Write out every entry below exactly as it appears. Pictures do not belong in the copy.

Data extract section start

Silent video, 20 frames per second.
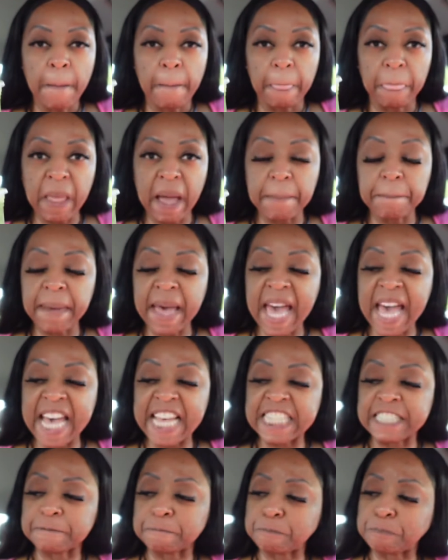Not
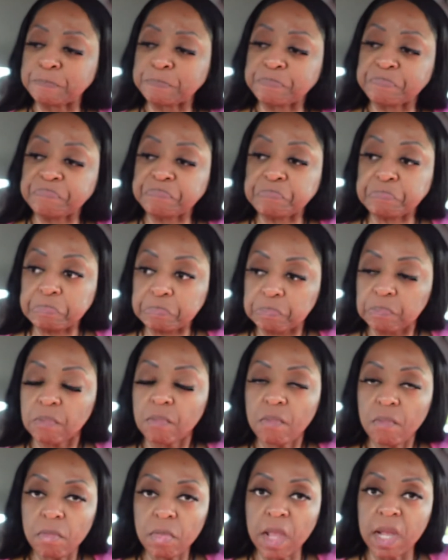bad.
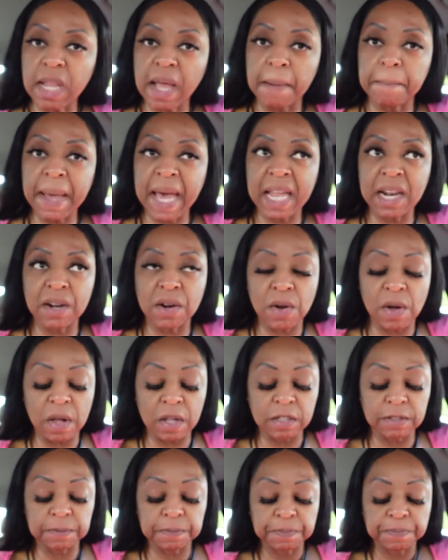Not bad at
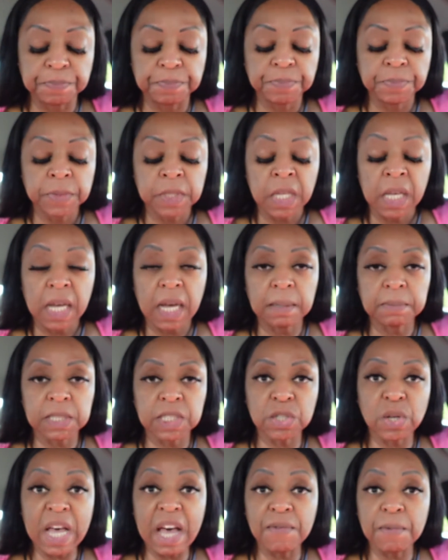all. I'm
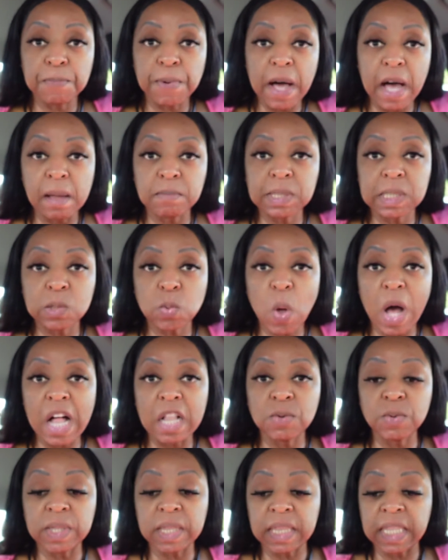still having problems
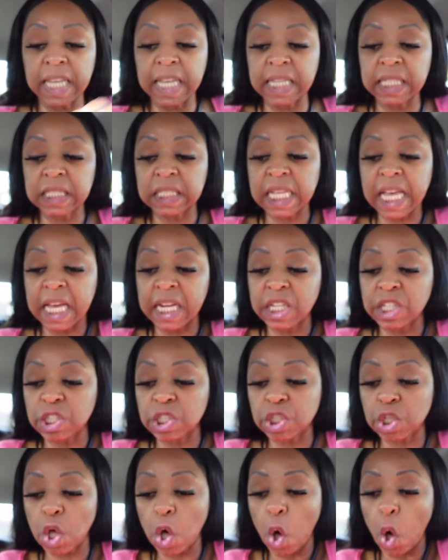swallowing things that
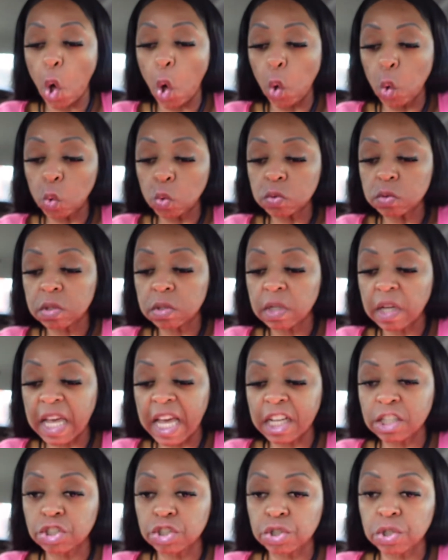is cold,
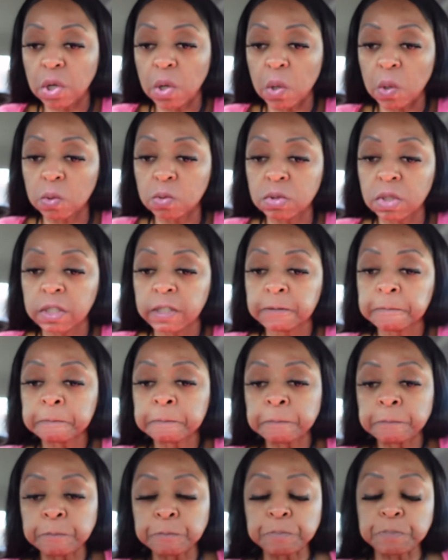extra cold.
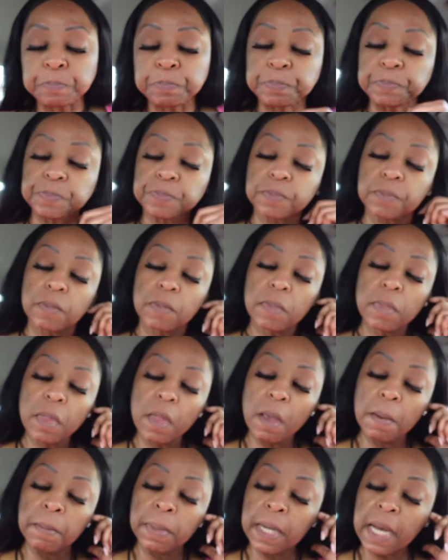
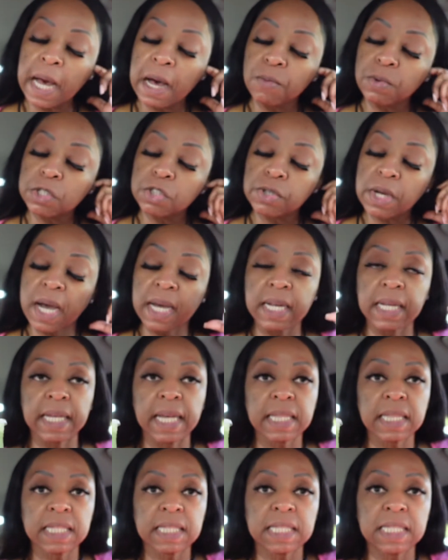But I will try to
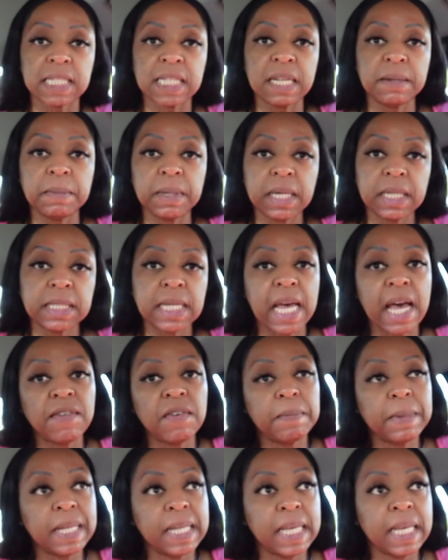get this in because I
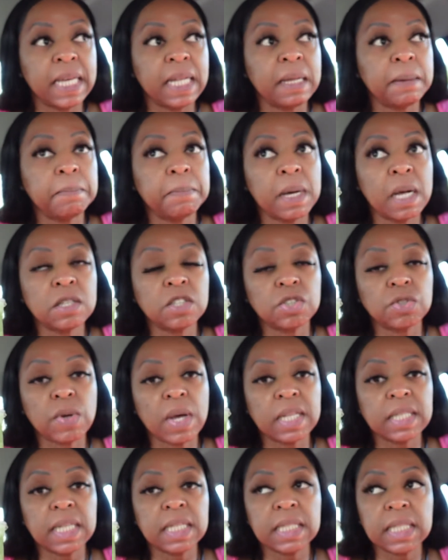haven't been eating much, so
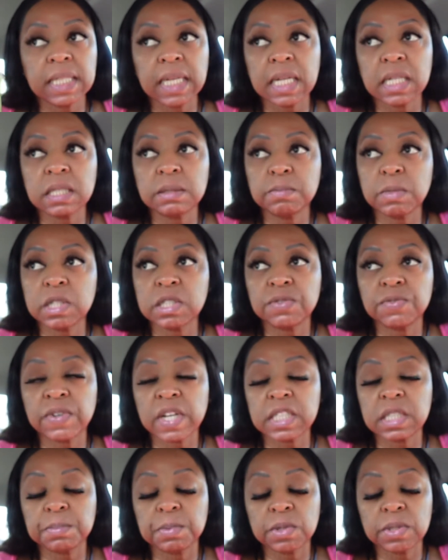I need to get as much
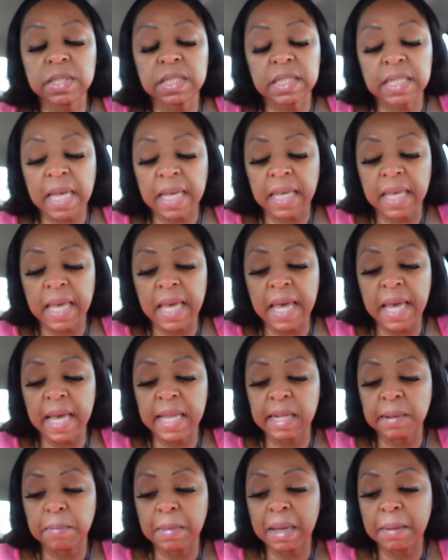vegetables as I
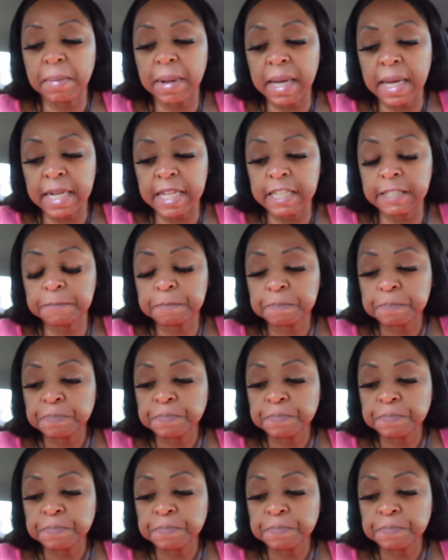can in my body.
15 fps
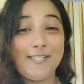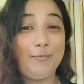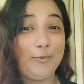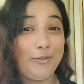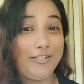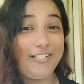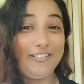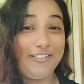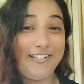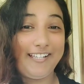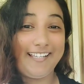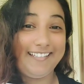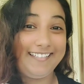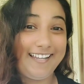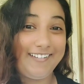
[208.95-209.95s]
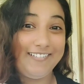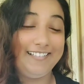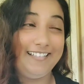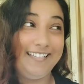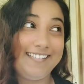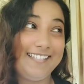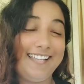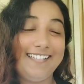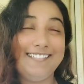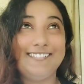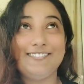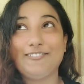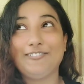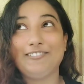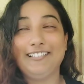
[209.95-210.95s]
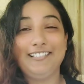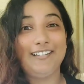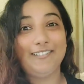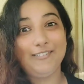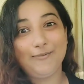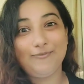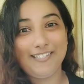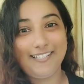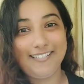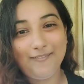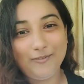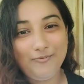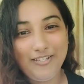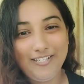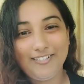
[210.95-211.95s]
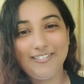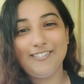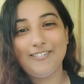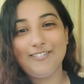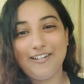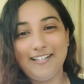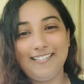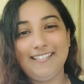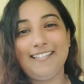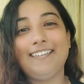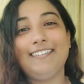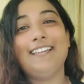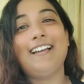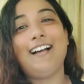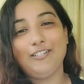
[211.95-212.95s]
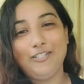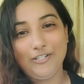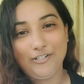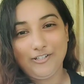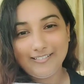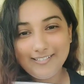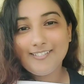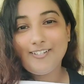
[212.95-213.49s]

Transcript: to explore coloring, and I realized that I did not really 100% have the patience to try to get the accurate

Data extract section end

Solution for this task ->
Silent video, 20 frames per second.
Not
bad.
Not bad at
all. I'm
still having problems
swallowing things that
is cold,
extra cold.
But I will try to
get this in because I
haven't been eating much, so
I need to get as much
vegetables as I
can in my body.
15 fps
[208.95-209.95s]
[209.95-210.95s]
[210.95-211.95s]
[211.95-212.95s]
[212.95-213.49s]

Transcript: to explore coloring, and I realized that I did not really 100% have the patience to try to get the accurate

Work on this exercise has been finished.